Daniel Palmer: How long have you been a photography curator?
Susan Bright: I completed my Masters in Art Theory at Goldsmiths College, University of London in 1997, and was not quite sure what I wanted to do. I had been travelling before this and was somewhat rudderless. Soon afterwards, I started to intern at the Chisenhale Gallery in the East End of London. I was really much more interested in video art and installation art at that point, and that was really where I thought I would end up. By a set of very strange coincidences and circumstances, which I still can’t really explain, I ended up volunteering in the photography department at the Victoria & Albert Museum. And that was it. Prior to then, I’d never really looked at art photography seriously before, nor was it taught in my Art History BA. The experience within the photo department set me on my path. What it also made me realise was that I’d always been interested in photography. I’d always collected records, posters and postcards and stuff like that. I was very much into photography in popular culture, but for some reason had not translated that interest into my art history education. From the V&A I went to the National Portrait Gallery, as Assistant Curator, then to the Association of Photographers – which is a slightly odd trade-based organisation for commercial photographers. It was more like a gallery managers post. Here I learnt about the logistics, finance, administration and diplomacy of exhibition making (all essential skills to the wider field of curating). I went freelance as a photography curator and writer in 2002.
DP: What are some of the main changes you’ve seen in the field of photography over this time?

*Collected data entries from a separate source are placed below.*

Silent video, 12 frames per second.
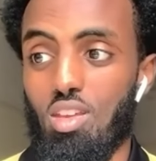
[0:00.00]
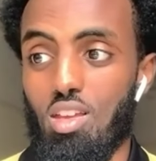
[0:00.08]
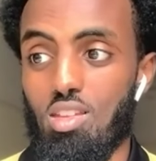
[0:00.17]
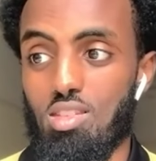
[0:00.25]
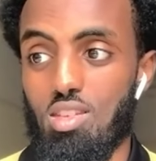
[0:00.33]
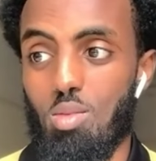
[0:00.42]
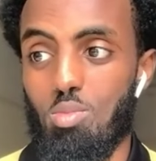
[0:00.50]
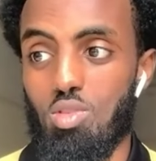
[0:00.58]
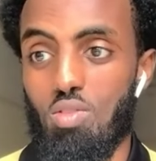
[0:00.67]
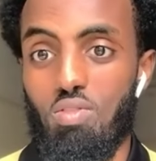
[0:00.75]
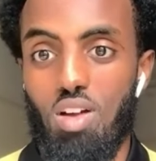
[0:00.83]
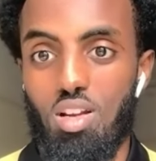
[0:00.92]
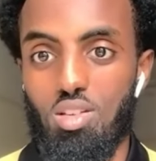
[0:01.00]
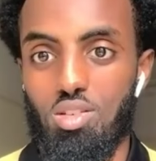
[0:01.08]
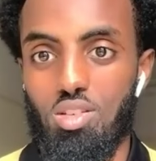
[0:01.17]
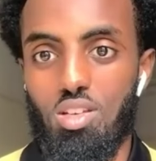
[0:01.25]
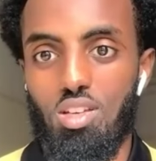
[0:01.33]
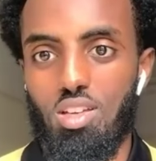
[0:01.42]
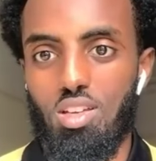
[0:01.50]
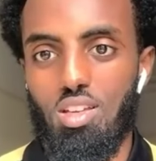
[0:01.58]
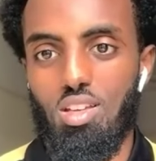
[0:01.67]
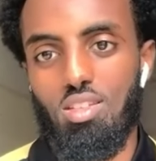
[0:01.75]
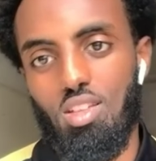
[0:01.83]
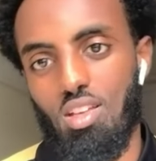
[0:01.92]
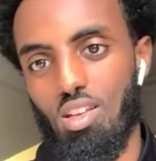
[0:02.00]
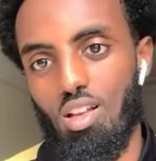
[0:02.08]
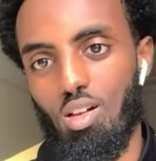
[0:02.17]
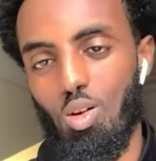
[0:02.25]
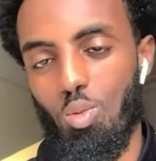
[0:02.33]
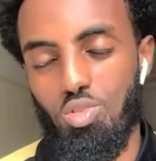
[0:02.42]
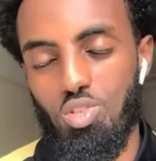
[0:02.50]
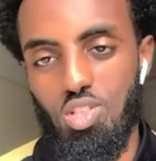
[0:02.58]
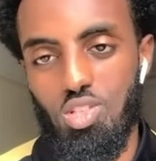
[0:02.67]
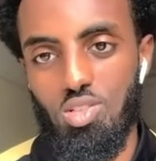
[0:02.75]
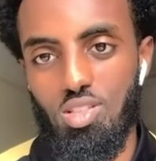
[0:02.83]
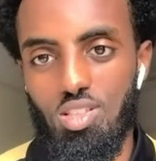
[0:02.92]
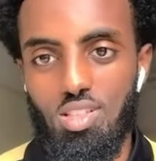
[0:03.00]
in terms of value, then they'll come to you.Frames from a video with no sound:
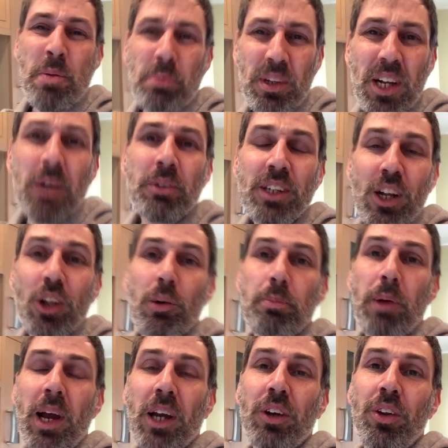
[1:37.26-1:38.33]
But when you look
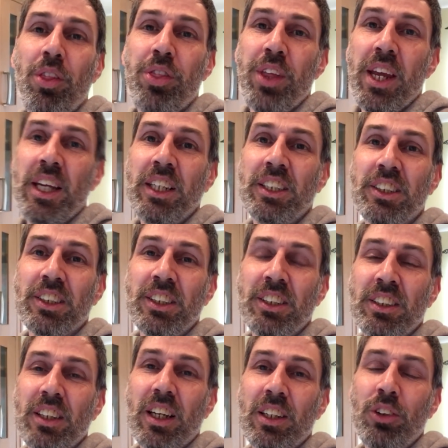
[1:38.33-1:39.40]
back on things
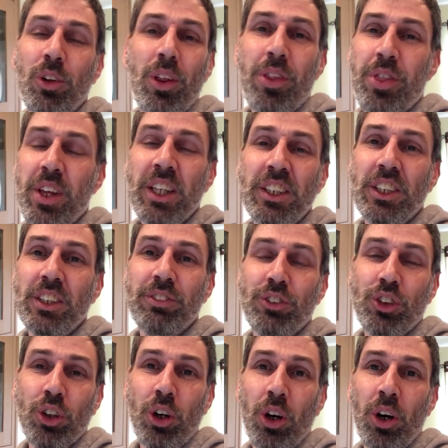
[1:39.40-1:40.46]
and all the things you've
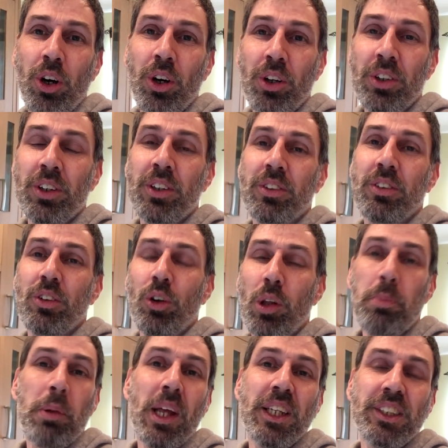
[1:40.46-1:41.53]
done and all
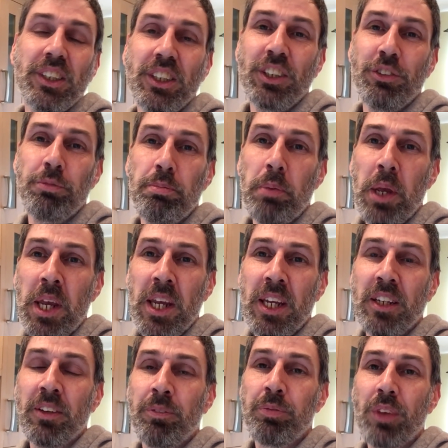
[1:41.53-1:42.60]
the places you've
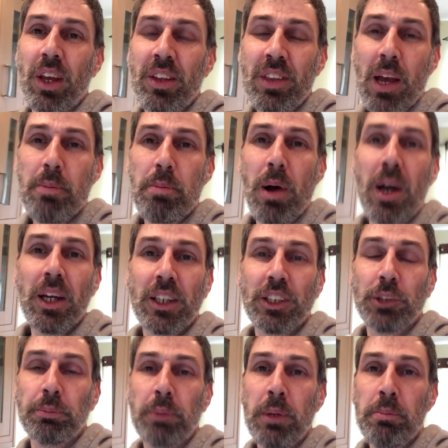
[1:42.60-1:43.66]
been, and that bike
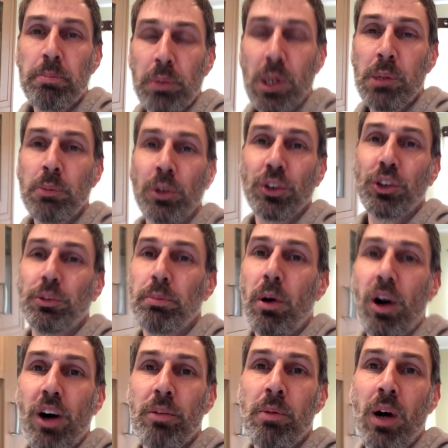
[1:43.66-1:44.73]
has been pretty much
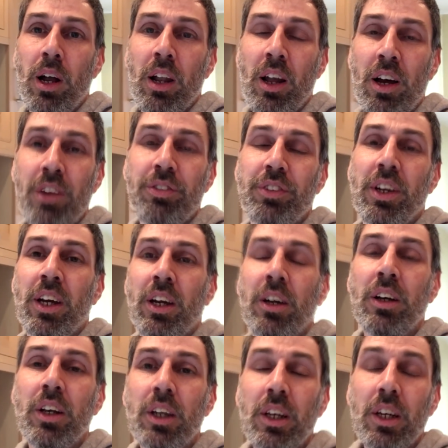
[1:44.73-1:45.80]
part of my life
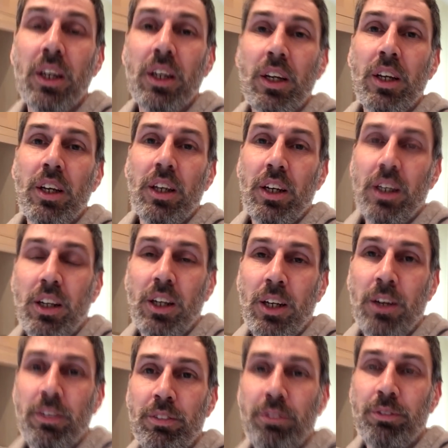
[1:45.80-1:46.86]
now
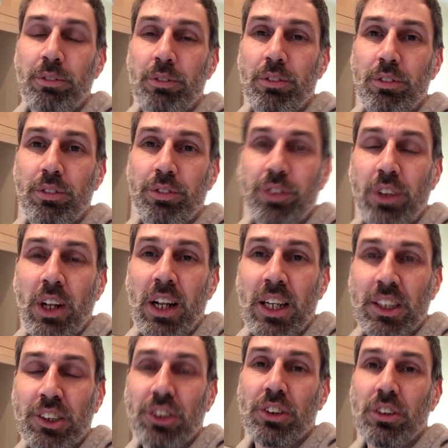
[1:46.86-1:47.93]
for the
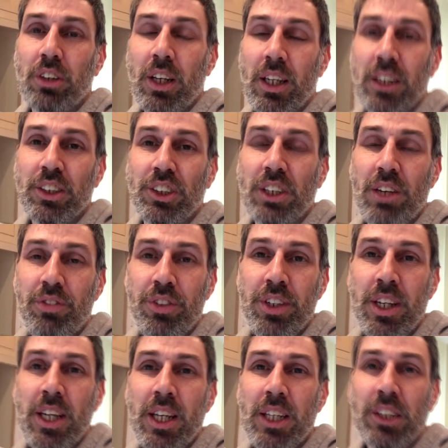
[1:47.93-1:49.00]
last kind of 7
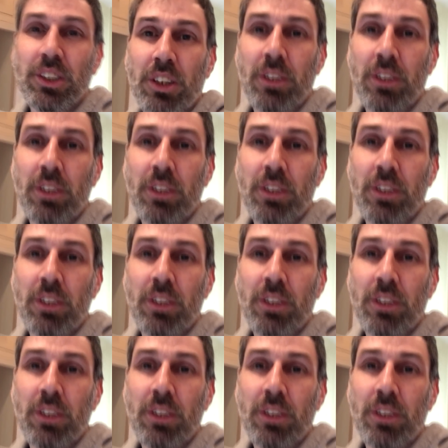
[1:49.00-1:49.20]
years,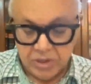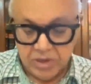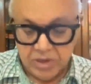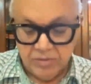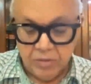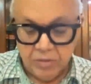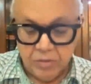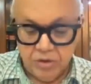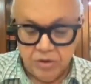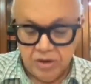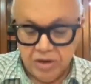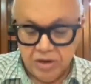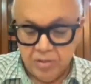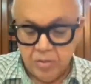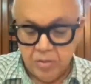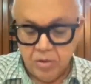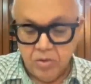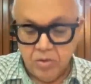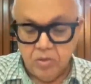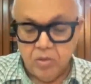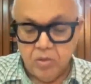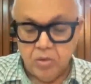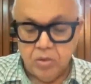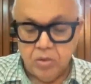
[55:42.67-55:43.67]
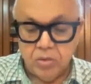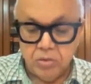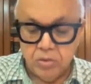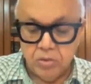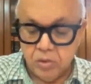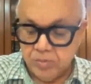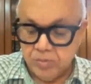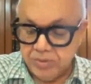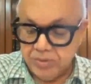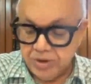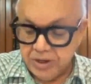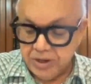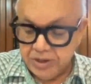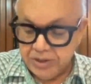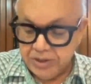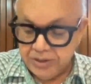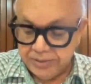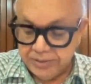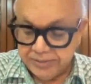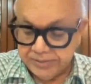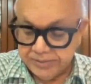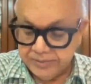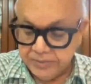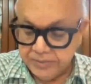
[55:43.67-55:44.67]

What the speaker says: Have you been able to open it?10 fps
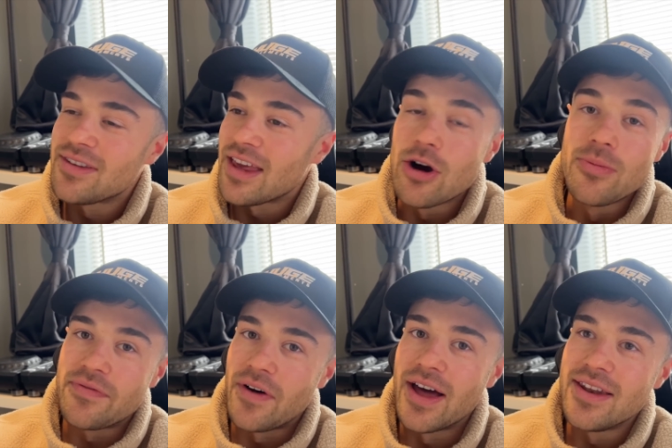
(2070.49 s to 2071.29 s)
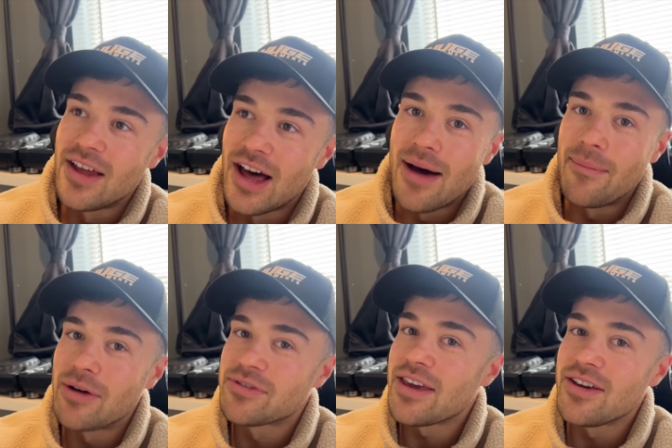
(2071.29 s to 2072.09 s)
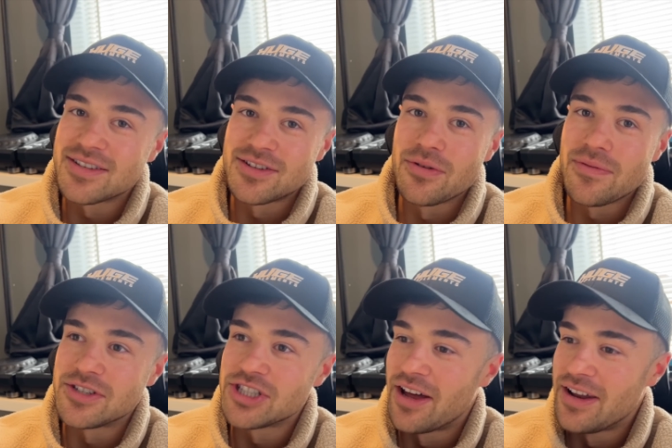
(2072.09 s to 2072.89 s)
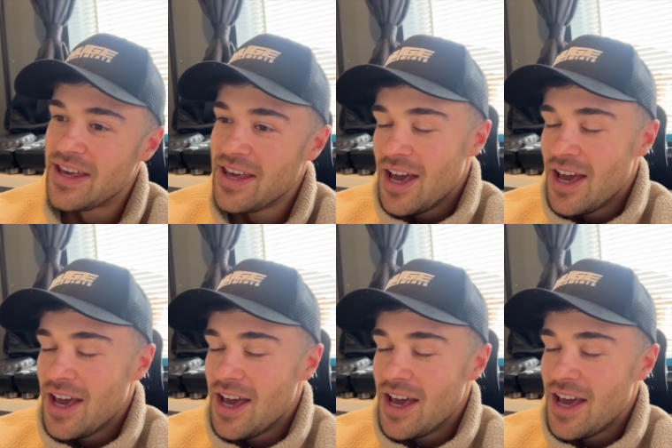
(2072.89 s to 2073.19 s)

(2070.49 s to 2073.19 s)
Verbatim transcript: It'll be fine. Um, I'll take you guys along for the journey.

SB: I’ve seen huge shifts and changes. The most obvious one being the development of the Internet in terms of peoples websites, blogs and so on. We are a just a much more visual culture then when I started curating. I lived the analogue to digital switch with photographers. I have also been doing it long enough to witness trends in the strategies employed by photographers; modes of presentation and theoretical arguments. Some topical and relevant and essential: others not so much. The photoboook fetish is relatively new, as is self publishing. One thing that has remained constant is the autobiographical desire with young photographers. I have also been teaching since 2002 and students tend to gravitate towards personal stories. Not all of them of course, and recently there is certainly more collage and installation work, but family, self and community is a rich subject in photography that seems to constantly pull.